● Task to complete
Write out, exactly and in full, the records given below, but not their pictures.

● Task data
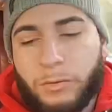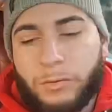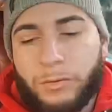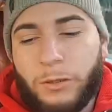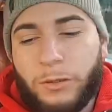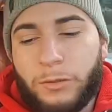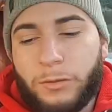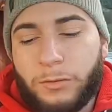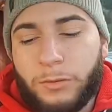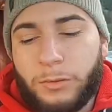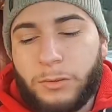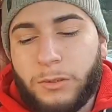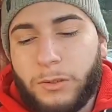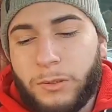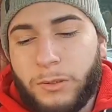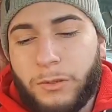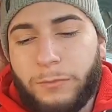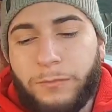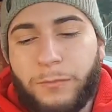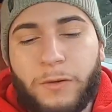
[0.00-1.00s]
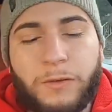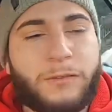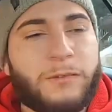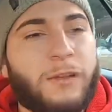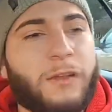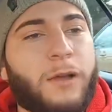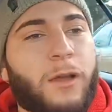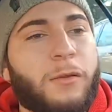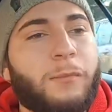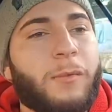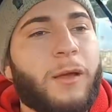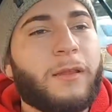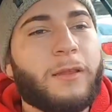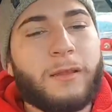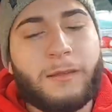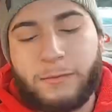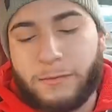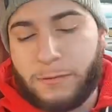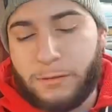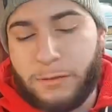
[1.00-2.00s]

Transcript: So the first thing on my list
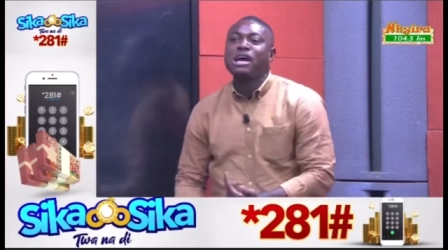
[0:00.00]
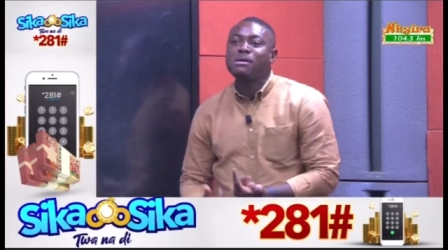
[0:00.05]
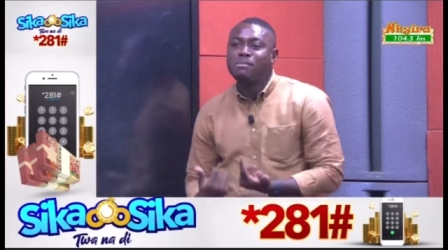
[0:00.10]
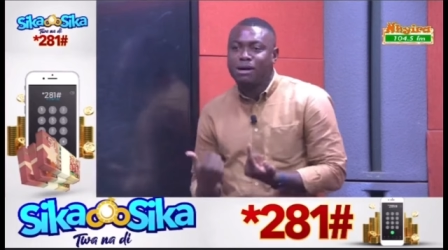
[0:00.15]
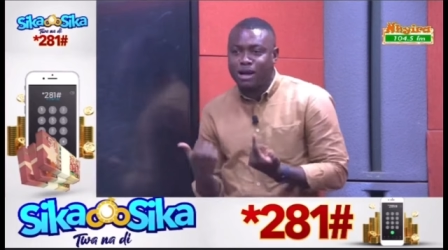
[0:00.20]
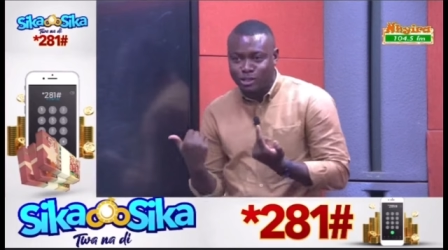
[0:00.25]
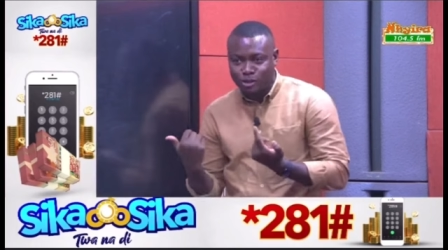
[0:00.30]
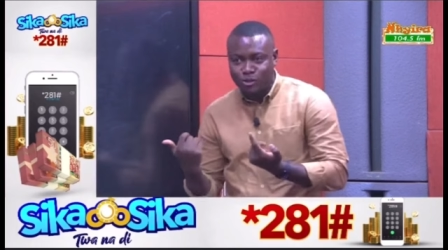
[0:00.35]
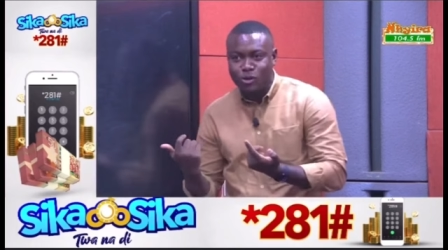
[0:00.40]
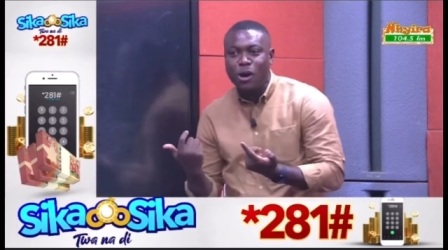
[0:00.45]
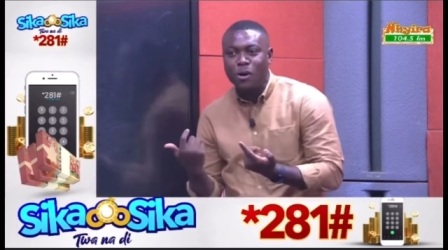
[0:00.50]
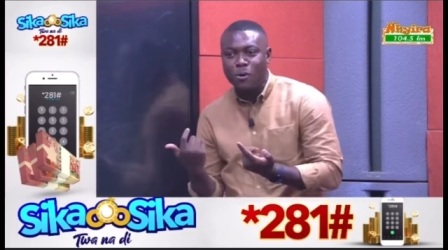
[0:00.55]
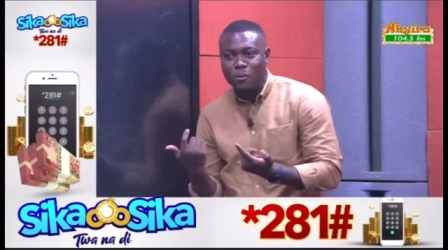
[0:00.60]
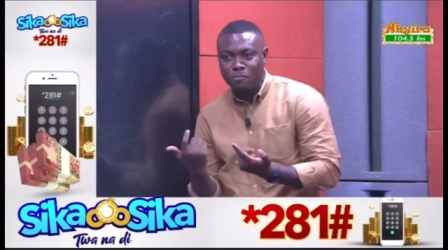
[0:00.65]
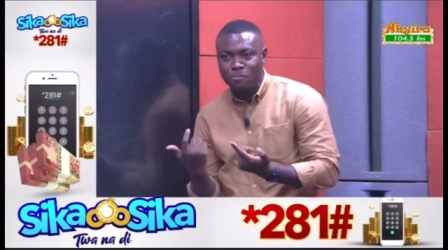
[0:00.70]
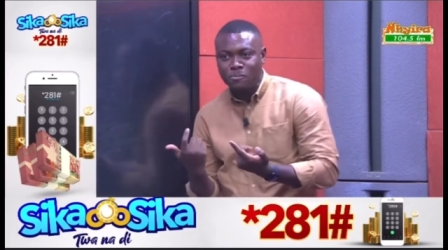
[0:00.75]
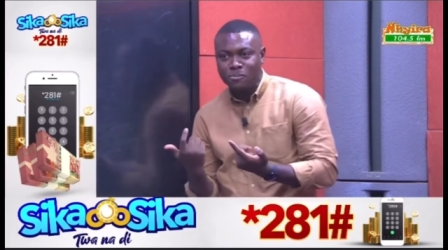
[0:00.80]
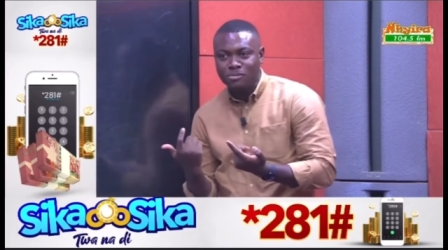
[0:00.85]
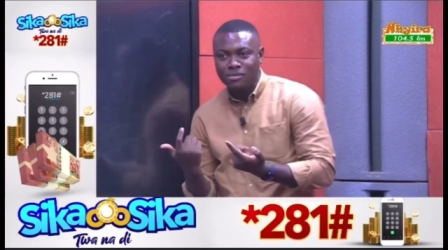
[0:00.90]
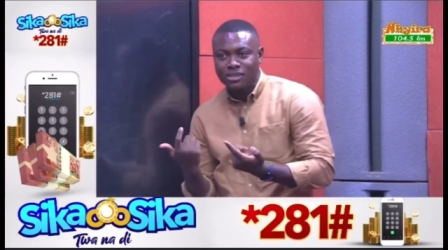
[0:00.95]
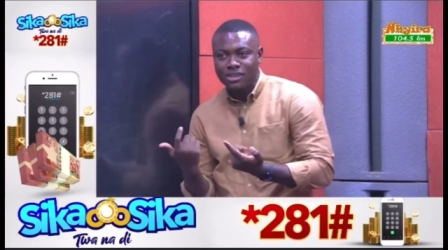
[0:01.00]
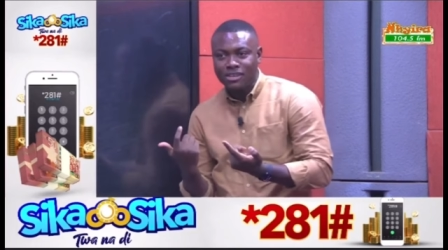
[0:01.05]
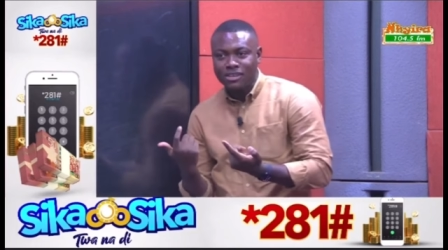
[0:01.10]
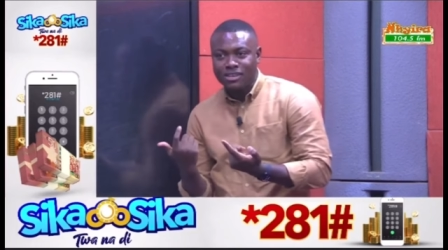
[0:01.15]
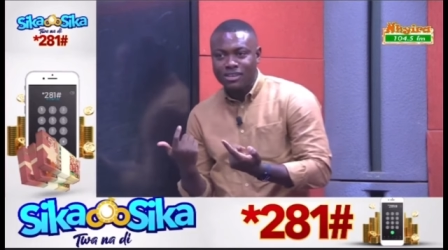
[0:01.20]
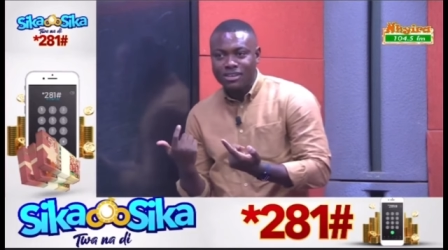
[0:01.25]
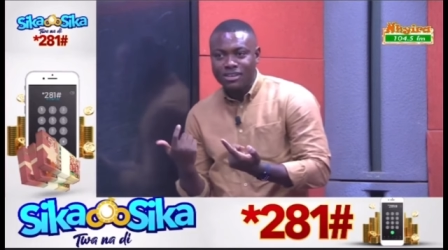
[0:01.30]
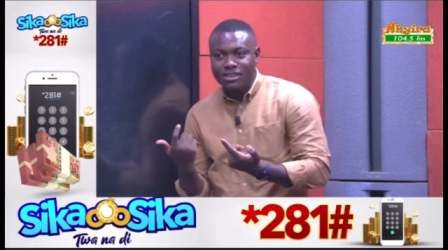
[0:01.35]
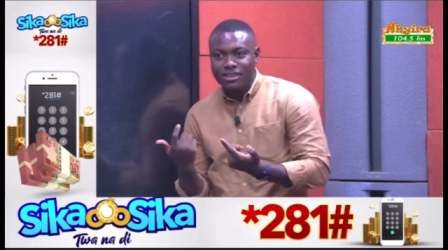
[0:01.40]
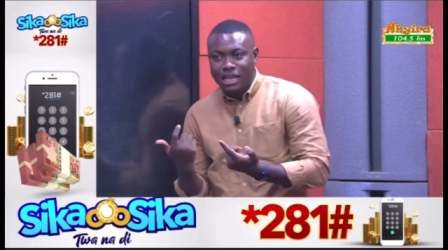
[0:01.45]
as well.
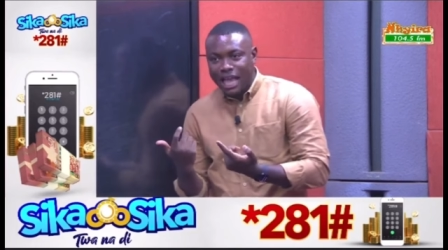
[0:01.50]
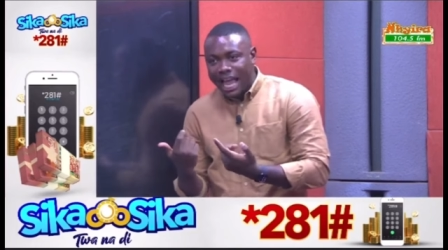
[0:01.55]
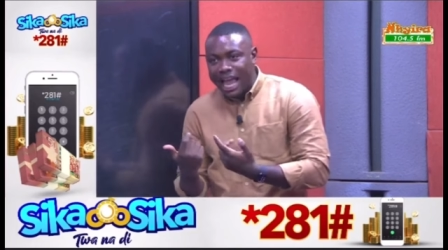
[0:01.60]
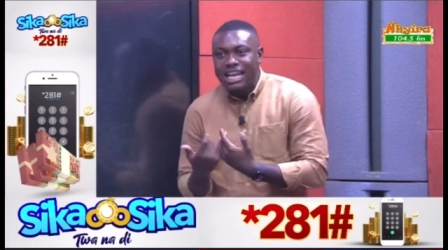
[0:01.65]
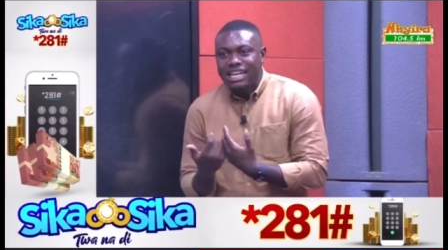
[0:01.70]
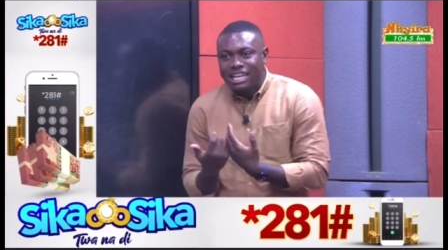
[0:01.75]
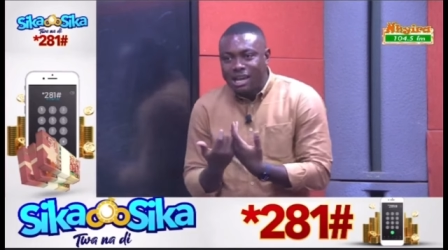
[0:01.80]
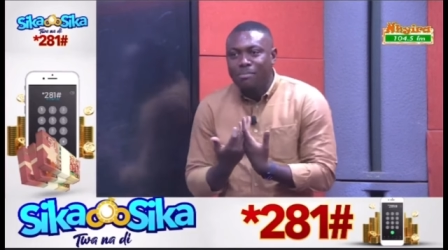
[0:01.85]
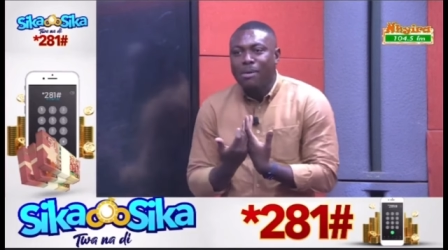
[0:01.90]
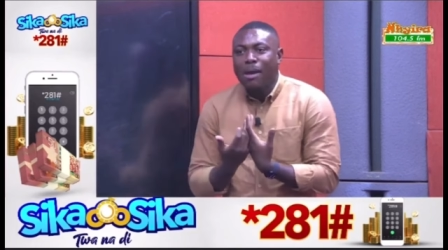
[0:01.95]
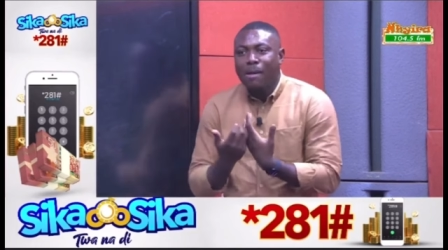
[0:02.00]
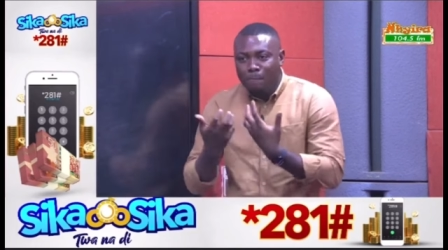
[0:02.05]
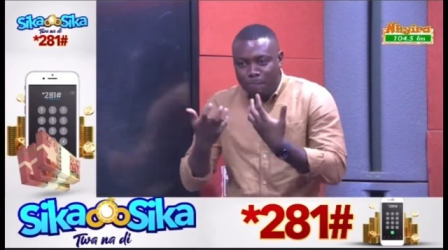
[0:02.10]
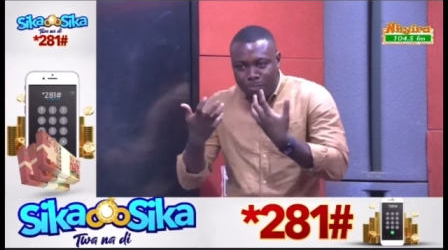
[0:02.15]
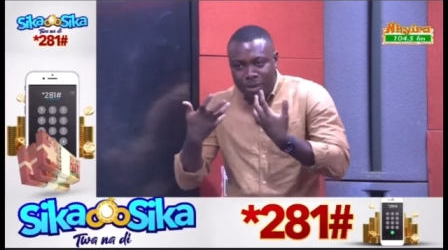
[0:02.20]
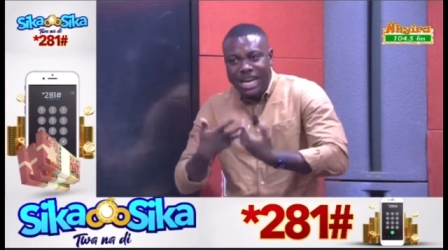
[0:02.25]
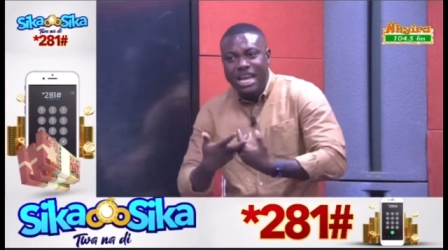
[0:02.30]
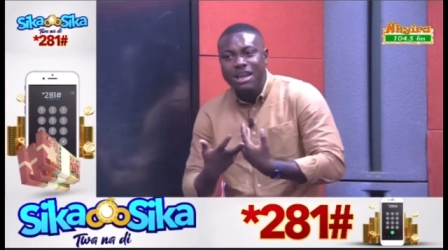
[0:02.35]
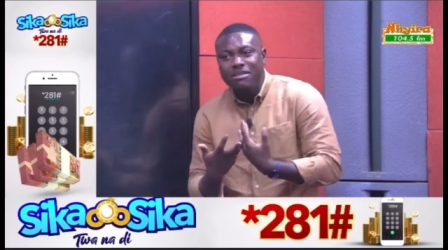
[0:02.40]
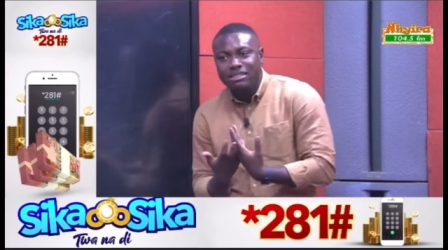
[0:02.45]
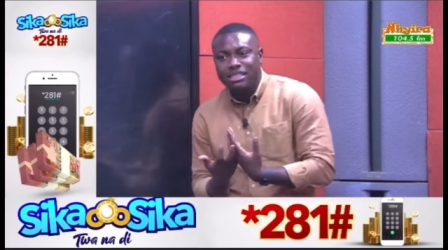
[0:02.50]
And they may believe,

● Answer to this task
[0.00-1.00s]
[1.00-2.00s]

Transcript: So the first thing on my list
[0:00.00]
[0:00.05]
[0:00.10]
[0:00.15]
[0:00.20]
[0:00.25]
[0:00.30]
[0:00.35]
[0:00.40]
[0:00.45]
[0:00.50]
[0:00.55]
[0:00.60]
[0:00.65]
[0:00.70]
[0:00.75]
[0:00.80]
[0:00.85]
[0:00.90]
[0:00.95]
[0:01.00]
[0:01.05]
[0:01.10]
[0:01.15]
[0:01.20]
[0:01.25]
[0:01.30]
[0:01.35]
[0:01.40]
[0:01.45]
as well.
[0:01.50]
[0:01.55]
[0:01.60]
[0:01.65]
[0:01.70]
[0:01.75]
[0:01.80]
[0:01.85]
[0:01.90]
[0:01.95]
[0:02.00]
[0:02.05]
[0:02.10]
[0:02.15]
[0:02.20]
[0:02.25]
[0:02.30]
[0:02.35]
[0:02.40]
[0:02.45]
[0:02.50]
And they may believe,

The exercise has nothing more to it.